Problem description – Everything from the first line of the material below through the line containing "(632.68 s to 632.88 s)" must be retyped exactly, and nothing past it.
+++
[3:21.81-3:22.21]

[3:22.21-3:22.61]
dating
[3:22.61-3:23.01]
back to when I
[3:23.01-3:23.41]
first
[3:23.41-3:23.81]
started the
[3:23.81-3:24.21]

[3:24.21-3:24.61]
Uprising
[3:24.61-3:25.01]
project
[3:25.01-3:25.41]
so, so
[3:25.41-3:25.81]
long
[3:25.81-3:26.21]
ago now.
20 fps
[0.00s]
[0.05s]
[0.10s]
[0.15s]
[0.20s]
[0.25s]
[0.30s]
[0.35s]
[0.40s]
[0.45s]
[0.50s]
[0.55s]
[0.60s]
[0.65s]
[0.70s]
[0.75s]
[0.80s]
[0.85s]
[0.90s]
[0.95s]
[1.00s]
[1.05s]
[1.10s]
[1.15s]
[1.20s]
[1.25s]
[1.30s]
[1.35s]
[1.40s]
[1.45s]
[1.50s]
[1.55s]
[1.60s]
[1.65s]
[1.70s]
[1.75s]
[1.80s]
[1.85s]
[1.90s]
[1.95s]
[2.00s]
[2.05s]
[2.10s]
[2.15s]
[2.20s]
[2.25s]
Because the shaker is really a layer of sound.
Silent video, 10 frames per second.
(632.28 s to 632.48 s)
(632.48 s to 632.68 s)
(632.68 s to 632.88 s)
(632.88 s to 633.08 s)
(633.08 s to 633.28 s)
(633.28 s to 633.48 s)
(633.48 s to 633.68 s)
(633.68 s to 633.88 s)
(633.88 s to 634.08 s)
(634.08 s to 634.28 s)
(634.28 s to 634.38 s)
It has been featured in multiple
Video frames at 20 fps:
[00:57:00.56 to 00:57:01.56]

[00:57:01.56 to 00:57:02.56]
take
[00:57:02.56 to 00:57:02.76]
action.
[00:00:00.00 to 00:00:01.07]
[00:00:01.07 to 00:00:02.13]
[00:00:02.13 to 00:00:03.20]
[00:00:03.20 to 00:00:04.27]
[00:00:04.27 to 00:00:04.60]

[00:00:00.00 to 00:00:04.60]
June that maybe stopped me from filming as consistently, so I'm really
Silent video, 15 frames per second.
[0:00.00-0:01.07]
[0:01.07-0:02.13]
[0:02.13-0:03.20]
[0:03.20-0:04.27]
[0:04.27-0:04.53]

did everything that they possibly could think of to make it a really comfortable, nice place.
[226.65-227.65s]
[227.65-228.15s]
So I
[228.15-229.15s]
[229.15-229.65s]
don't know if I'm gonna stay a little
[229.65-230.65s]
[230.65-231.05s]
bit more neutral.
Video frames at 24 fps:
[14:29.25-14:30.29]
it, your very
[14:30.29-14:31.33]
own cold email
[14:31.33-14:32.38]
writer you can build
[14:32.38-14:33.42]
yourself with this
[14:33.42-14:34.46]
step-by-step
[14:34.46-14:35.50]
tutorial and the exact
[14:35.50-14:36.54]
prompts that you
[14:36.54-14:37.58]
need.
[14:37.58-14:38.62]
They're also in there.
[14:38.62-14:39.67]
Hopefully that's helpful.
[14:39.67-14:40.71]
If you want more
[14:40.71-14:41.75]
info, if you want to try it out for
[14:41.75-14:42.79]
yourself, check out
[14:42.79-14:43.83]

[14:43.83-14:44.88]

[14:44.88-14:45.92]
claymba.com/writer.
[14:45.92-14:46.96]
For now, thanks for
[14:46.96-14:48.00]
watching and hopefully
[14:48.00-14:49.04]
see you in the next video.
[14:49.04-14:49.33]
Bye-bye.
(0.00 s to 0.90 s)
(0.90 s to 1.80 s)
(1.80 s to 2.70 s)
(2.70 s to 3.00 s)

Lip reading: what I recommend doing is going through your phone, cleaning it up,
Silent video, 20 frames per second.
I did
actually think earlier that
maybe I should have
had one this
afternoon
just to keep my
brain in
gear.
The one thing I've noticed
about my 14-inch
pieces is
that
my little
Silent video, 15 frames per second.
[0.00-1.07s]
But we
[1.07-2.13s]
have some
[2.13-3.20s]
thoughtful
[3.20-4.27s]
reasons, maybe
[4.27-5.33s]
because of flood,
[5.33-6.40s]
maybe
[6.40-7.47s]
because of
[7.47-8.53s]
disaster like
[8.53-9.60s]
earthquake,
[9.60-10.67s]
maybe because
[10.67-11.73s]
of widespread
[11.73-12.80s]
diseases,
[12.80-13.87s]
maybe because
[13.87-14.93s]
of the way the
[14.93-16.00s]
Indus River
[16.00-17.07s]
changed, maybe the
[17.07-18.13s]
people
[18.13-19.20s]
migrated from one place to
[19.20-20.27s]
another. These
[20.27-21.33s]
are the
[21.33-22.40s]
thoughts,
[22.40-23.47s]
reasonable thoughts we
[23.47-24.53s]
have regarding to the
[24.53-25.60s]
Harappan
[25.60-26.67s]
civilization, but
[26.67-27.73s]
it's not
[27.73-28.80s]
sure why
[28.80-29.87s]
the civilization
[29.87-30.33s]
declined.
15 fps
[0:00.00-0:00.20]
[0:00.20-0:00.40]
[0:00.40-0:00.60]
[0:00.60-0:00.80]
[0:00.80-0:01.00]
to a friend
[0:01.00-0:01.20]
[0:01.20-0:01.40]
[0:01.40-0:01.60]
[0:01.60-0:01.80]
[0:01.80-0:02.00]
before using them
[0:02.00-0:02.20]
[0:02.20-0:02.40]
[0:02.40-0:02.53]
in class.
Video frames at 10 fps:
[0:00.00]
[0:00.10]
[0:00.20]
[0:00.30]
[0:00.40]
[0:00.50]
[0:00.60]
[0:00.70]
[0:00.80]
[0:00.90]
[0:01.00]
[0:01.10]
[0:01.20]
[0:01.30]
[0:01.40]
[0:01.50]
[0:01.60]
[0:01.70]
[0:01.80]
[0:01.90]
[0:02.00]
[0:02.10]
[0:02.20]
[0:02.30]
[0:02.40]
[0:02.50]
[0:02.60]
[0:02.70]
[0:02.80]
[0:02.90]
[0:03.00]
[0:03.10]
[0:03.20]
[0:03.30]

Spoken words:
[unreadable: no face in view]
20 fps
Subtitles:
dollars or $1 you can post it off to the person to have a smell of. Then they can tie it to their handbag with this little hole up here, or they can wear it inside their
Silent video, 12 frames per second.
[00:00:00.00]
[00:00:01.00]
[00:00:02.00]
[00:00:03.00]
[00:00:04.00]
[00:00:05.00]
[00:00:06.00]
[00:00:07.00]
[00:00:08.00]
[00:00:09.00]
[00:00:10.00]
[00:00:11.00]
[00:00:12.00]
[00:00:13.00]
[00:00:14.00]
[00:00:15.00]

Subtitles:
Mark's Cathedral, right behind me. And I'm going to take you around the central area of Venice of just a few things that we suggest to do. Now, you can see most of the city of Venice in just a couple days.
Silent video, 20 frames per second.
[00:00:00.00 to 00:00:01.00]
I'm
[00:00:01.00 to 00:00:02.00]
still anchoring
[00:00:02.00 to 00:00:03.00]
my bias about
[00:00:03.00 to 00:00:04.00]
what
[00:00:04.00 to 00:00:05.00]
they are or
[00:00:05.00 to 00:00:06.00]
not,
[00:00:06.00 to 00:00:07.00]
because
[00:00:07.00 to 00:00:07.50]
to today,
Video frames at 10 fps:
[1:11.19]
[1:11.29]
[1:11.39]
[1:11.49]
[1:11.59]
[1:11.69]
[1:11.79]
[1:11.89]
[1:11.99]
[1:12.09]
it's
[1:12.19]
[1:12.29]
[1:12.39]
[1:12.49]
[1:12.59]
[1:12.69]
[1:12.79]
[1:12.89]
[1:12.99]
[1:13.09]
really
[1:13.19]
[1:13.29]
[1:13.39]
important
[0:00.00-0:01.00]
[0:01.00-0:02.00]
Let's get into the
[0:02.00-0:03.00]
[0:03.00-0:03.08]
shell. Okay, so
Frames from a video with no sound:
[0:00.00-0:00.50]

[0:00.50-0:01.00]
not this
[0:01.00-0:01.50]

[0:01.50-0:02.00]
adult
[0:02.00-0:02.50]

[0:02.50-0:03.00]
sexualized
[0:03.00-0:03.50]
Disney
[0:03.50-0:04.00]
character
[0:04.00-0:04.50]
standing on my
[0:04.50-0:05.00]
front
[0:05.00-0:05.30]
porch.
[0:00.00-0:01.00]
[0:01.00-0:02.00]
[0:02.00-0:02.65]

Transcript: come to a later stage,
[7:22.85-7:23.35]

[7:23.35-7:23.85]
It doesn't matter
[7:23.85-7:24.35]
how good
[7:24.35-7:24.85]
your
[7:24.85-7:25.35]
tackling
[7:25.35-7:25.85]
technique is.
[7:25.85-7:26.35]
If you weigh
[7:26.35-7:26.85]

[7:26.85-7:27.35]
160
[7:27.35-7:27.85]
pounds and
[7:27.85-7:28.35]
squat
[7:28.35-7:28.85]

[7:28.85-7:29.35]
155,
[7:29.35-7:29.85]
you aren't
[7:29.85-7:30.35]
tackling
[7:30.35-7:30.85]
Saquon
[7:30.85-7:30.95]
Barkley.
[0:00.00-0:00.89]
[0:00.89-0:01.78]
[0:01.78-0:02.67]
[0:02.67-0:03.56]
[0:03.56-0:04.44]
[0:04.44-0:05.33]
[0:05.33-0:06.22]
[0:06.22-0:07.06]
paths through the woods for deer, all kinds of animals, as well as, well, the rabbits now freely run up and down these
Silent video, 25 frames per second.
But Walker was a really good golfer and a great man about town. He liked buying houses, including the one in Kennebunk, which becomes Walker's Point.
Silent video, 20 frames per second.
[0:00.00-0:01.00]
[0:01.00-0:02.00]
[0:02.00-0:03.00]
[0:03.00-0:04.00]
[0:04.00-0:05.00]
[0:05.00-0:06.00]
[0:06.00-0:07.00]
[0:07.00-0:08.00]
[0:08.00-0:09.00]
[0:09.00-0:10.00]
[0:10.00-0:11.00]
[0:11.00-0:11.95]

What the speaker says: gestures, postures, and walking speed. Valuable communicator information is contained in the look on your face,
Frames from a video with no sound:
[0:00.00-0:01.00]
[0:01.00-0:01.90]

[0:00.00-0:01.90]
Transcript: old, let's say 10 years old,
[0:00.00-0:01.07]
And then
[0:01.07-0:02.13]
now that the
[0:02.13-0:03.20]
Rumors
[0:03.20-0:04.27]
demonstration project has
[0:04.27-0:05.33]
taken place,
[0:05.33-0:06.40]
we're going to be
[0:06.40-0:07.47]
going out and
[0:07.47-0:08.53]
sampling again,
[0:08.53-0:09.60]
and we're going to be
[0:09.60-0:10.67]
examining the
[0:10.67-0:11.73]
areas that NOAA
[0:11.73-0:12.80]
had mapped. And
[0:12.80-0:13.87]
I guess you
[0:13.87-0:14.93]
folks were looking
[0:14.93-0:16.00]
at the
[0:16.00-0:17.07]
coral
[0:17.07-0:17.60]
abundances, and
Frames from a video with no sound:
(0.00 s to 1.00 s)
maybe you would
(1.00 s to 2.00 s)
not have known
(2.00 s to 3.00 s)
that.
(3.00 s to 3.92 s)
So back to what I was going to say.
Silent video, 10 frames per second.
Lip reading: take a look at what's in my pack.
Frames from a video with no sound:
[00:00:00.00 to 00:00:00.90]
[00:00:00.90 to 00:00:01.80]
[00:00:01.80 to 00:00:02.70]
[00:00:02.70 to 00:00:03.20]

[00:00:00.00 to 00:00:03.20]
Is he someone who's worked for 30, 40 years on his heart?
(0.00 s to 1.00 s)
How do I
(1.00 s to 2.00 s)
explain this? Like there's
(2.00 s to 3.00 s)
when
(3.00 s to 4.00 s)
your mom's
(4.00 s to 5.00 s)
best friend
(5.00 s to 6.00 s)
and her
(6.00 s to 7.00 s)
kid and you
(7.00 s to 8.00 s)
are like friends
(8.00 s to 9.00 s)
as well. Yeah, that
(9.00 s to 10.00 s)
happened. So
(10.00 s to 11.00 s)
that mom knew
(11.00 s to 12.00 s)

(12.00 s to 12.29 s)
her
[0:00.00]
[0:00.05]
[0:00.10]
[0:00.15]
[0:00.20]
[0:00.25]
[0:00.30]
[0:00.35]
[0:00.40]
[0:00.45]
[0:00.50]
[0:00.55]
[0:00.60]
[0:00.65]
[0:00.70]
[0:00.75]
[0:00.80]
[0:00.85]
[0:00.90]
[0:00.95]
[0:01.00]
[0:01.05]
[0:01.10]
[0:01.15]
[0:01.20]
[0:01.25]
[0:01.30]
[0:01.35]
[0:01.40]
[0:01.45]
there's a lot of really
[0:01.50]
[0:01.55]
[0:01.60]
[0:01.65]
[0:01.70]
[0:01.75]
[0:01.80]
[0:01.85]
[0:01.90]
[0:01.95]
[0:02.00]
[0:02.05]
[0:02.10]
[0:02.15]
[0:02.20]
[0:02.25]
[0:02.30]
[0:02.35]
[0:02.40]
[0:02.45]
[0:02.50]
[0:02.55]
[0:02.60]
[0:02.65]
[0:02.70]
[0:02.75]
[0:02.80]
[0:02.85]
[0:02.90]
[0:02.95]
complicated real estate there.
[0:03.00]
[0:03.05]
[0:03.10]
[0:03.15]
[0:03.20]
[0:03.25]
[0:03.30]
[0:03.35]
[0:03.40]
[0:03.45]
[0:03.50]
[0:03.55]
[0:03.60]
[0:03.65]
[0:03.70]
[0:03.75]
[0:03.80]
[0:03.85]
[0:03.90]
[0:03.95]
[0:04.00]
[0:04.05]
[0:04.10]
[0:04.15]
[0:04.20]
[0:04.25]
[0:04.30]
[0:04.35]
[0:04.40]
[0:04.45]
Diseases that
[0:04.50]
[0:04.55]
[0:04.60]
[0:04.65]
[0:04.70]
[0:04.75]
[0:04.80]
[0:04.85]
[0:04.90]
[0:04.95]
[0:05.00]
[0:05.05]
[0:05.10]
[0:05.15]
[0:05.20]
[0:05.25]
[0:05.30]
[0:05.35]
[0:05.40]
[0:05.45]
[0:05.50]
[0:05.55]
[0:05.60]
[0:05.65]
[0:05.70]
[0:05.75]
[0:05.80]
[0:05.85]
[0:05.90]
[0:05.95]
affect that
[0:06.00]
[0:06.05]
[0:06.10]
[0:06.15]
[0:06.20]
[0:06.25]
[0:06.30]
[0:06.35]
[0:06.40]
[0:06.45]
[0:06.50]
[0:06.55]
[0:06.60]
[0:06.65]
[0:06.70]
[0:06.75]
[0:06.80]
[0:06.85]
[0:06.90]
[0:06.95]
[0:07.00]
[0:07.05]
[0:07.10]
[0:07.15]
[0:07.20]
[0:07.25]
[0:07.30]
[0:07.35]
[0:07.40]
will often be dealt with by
+++
Output for this task –
[3:21.81-3:22.21]

[3:22.21-3:22.61]
dating
[3:22.61-3:23.01]
back to when I
[3:23.01-3:23.41]
first
[3:23.41-3:23.81]
started the
[3:23.81-3:24.21]

[3:24.21-3:24.61]
Uprising
[3:24.61-3:25.01]
project
[3:25.01-3:25.41]
so, so
[3:25.41-3:25.81]
long
[3:25.81-3:26.21]
ago now.
20 fps
[0.00s]
[0.05s]
[0.10s]
[0.15s]
[0.20s]
[0.25s]
[0.30s]
[0.35s]
[0.40s]
[0.45s]
[0.50s]
[0.55s]
[0.60s]
[0.65s]
[0.70s]
[0.75s]
[0.80s]
[0.85s]
[0.90s]
[0.95s]
[1.00s]
[1.05s]
[1.10s]
[1.15s]
[1.20s]
[1.25s]
[1.30s]
[1.35s]
[1.40s]
[1.45s]
[1.50s]
[1.55s]
[1.60s]
[1.65s]
[1.70s]
[1.75s]
[1.80s]
[1.85s]
[1.90s]
[1.95s]
[2.00s]
[2.05s]
[2.10s]
[2.15s]
[2.20s]
[2.25s]
Because the shaker is really a layer of sound.
Silent video, 10 frames per second.
(632.28 s to 632.48 s)
(632.48 s to 632.68 s)
(632.68 s to 632.88 s)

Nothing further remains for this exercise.